Inputs: enter image description here Output: enter image description here

Correct answer by BERA on April 20, 2021

The tool you need is Tabulate Intersection. You'll need to use a pivot table to transform the outputs to have one record per cell, and then join these results back to your fishnet feature class. The process is documented on the link above.

This can use a lot of memory, so make sure your files are local. A simple way to make it easier on your machine would be to split up the fishnet, and run it as a batch process. For more discussion and alternative python/R scripts see here

Answered by RoperMaps on April 20, 2021

If I understand well, you should use the raster output of your spatial interpolation and zonal statistics if you want the most precise output. Don't be afraid with the discussion about exactness in Does IDW interpolation in ArcGIS Geostatistical analyst work as exact interpolation method? .

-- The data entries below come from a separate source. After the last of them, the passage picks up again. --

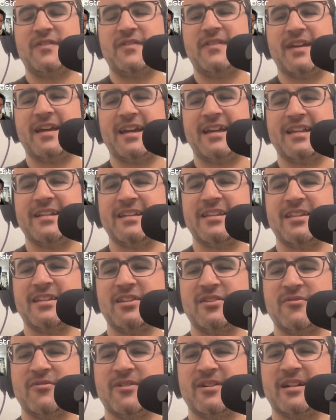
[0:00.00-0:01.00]
then
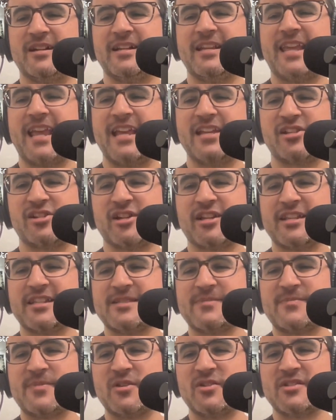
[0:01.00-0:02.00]
you are engaged in
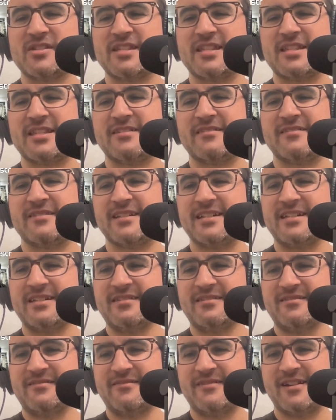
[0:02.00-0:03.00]
conspiracy theory,
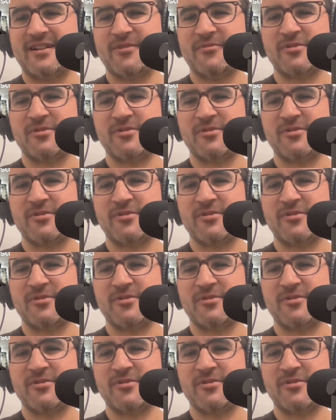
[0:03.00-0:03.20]
right?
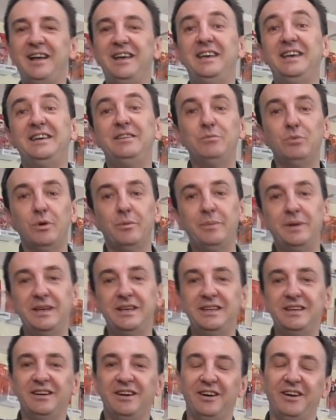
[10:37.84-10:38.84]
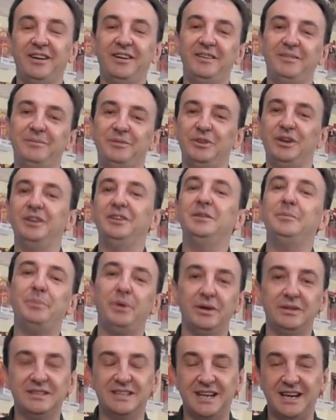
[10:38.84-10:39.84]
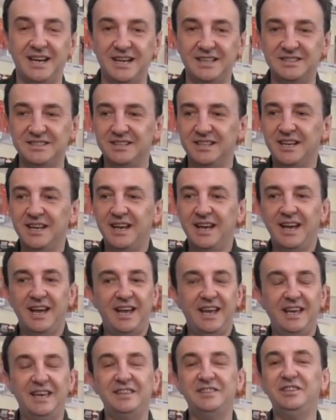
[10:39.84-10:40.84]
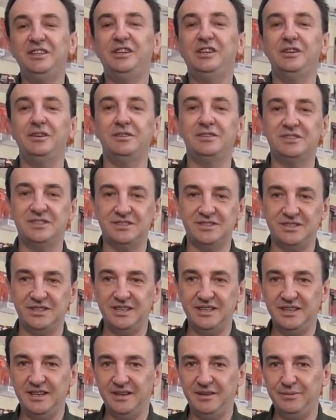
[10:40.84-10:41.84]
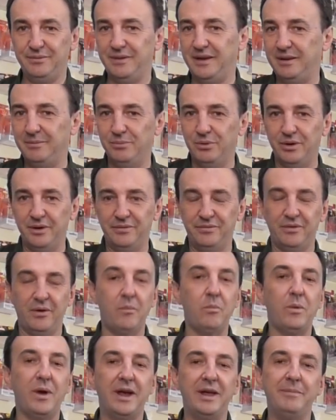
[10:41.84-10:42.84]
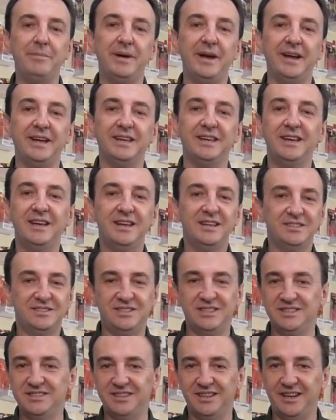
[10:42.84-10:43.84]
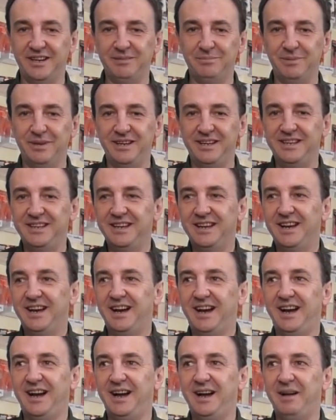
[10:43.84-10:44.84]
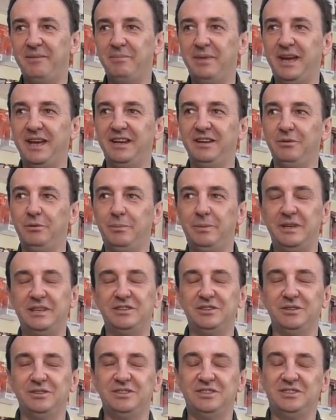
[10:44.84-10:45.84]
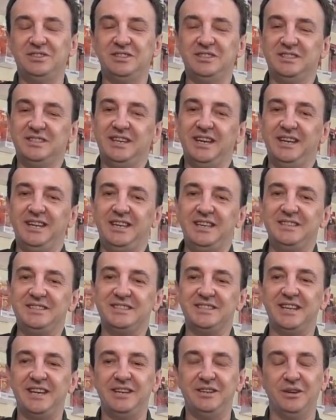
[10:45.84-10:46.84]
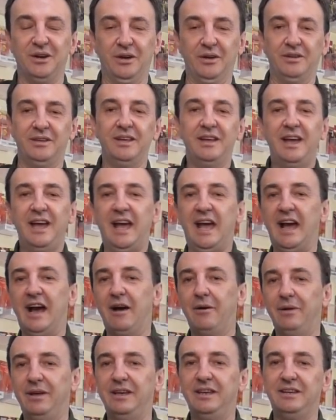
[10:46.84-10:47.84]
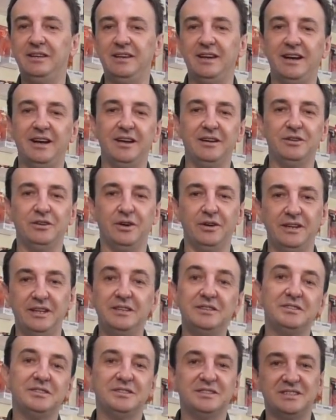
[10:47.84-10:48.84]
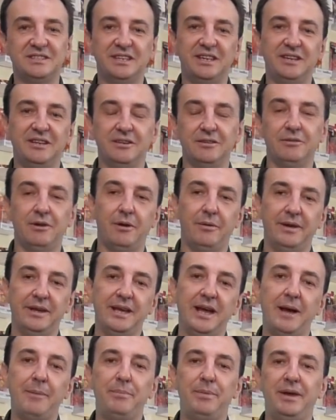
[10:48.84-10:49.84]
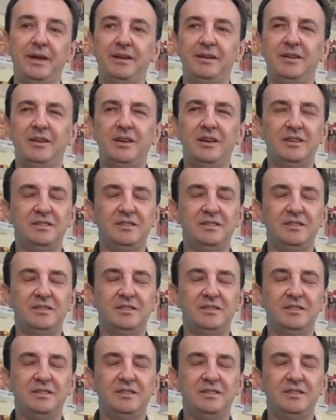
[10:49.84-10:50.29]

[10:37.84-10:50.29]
He will be on the podcast. He's a huge Sega fanboy from way back, just like me, and it would be good to just get his take on how he got into Sega growing up, and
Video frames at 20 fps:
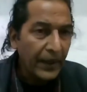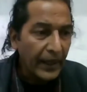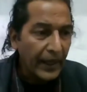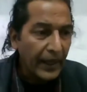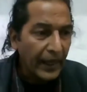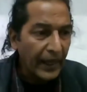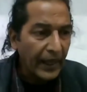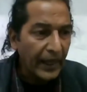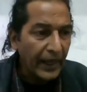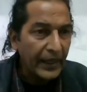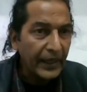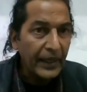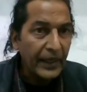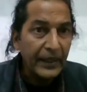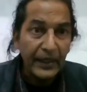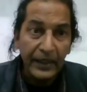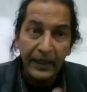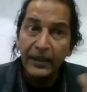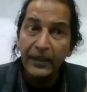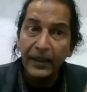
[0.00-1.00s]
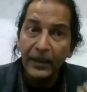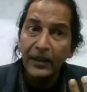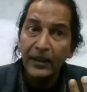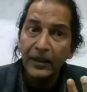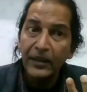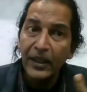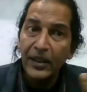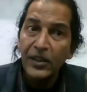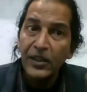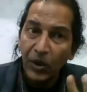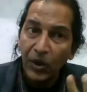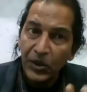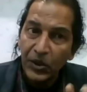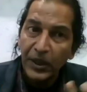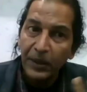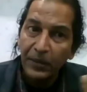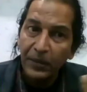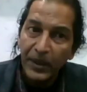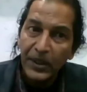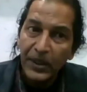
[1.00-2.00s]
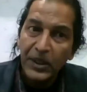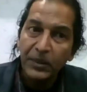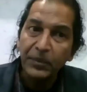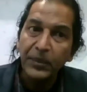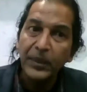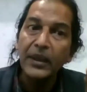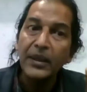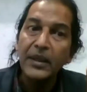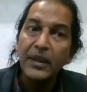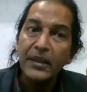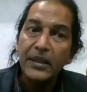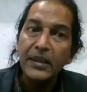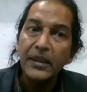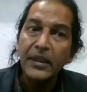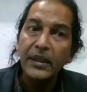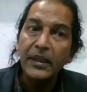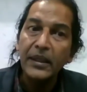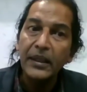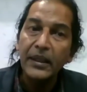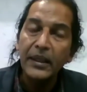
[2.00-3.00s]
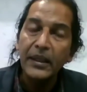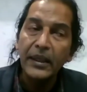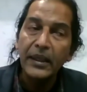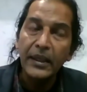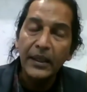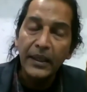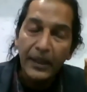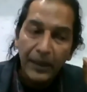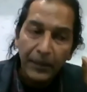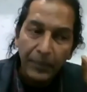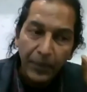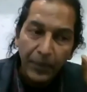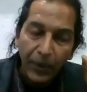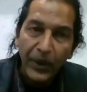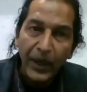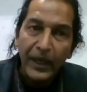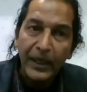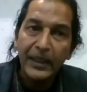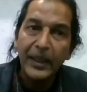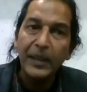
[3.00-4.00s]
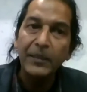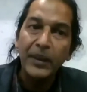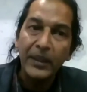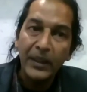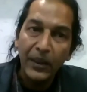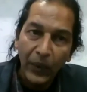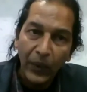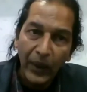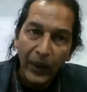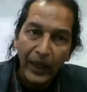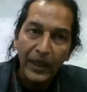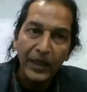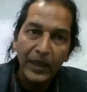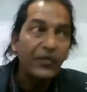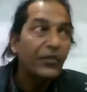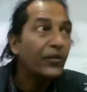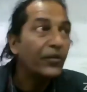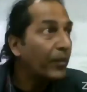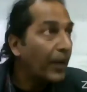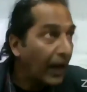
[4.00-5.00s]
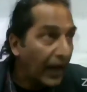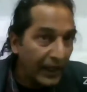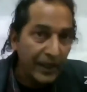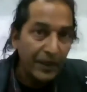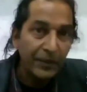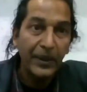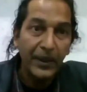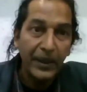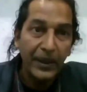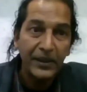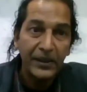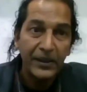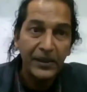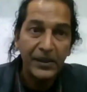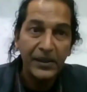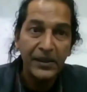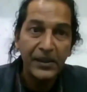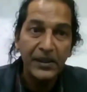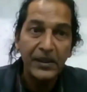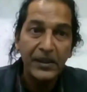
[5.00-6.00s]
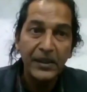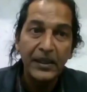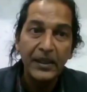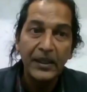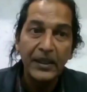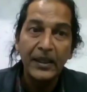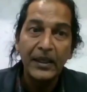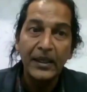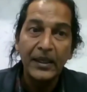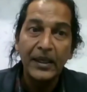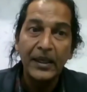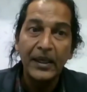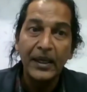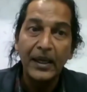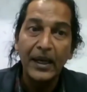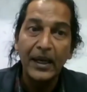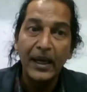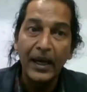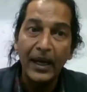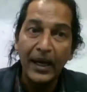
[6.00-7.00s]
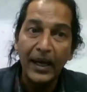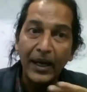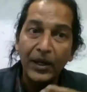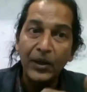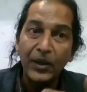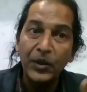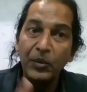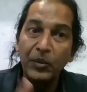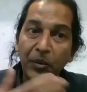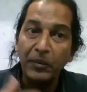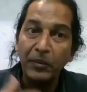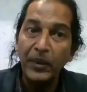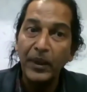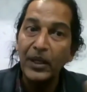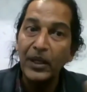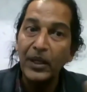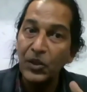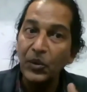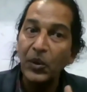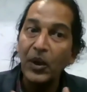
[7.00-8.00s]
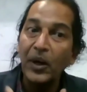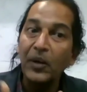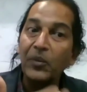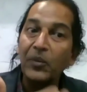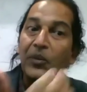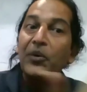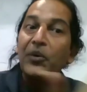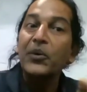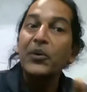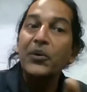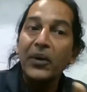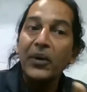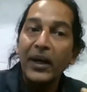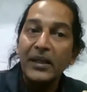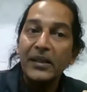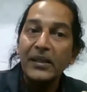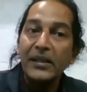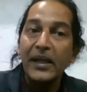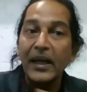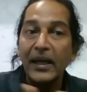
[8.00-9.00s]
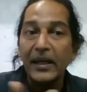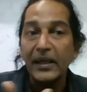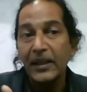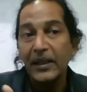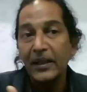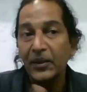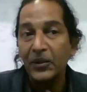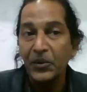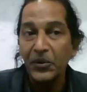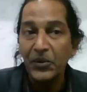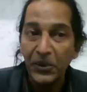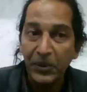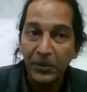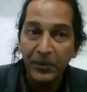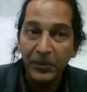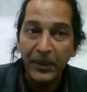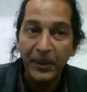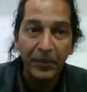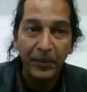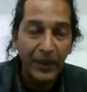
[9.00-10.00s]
And these toxic principles protect them in the wild from other predators. And human beings know how to neutralize that and consume them.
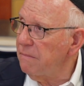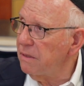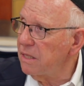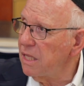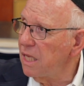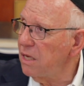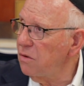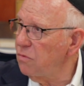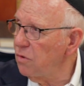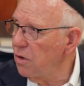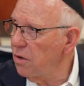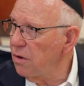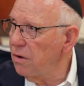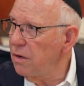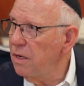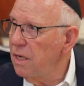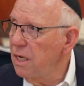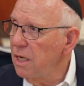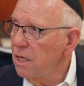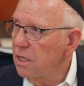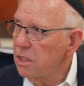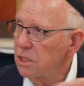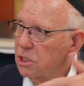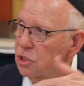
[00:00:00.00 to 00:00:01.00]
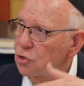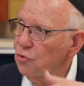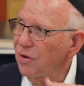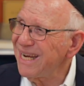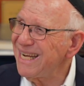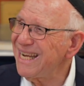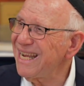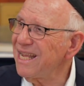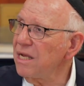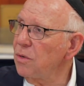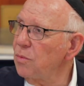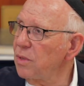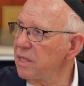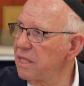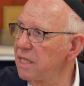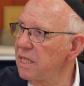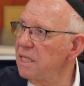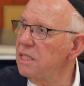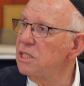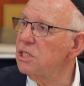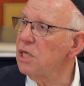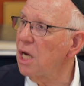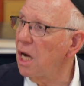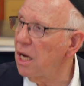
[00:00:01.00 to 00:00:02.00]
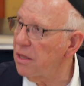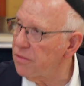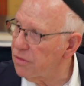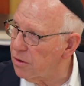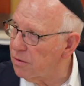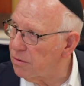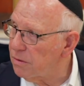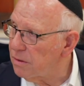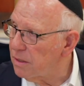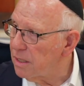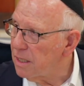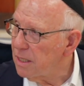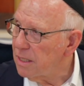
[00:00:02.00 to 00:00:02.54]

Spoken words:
and they were trading with each other.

Statistically speaking, an exact interpolator is an interpolator where the interpolated value at the location of an input point is exactly the same as the value of this point. The answer then says that you are rarely exactly at the same location when you have pixels, therefore you will not have exactly the same value for a pixel and the "known" point that is inside this pixel (except in the center).

However, the continuous surface that is interpolated is always measured at the center of each pixel, which are then "exact" with respect to the interpolator. Pixels are therefore a good way to discretize an interpolated surface, and far more precise than polygons in your particular case (the hexagon is probably a circle that is simplified with 6 segments).